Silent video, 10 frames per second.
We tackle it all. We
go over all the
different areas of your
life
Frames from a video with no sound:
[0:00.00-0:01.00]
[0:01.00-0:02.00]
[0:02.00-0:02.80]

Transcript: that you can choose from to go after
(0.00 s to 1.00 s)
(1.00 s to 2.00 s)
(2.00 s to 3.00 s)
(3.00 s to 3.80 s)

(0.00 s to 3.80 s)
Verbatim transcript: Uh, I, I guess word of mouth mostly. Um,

* * *

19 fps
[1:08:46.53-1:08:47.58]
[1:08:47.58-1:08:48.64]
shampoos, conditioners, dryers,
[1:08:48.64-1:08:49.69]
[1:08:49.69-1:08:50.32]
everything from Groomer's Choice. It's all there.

EXERCISE: All lines in the data above from the one with "(1.00 s to 2.00 s)" through the one with "Verbatim transcript: Uh, I, I" must be repeated exactly, and no others.

SOLUTION FOR THIS PROBLEM:
(1.00 s to 2.00 s)
(2.00 s to 3.00 s)
(3.00 s to 3.80 s)

(0.00 s to 3.80 s)
Verbatim transcript: Uh, I, I guess word of mouth mostly. Um,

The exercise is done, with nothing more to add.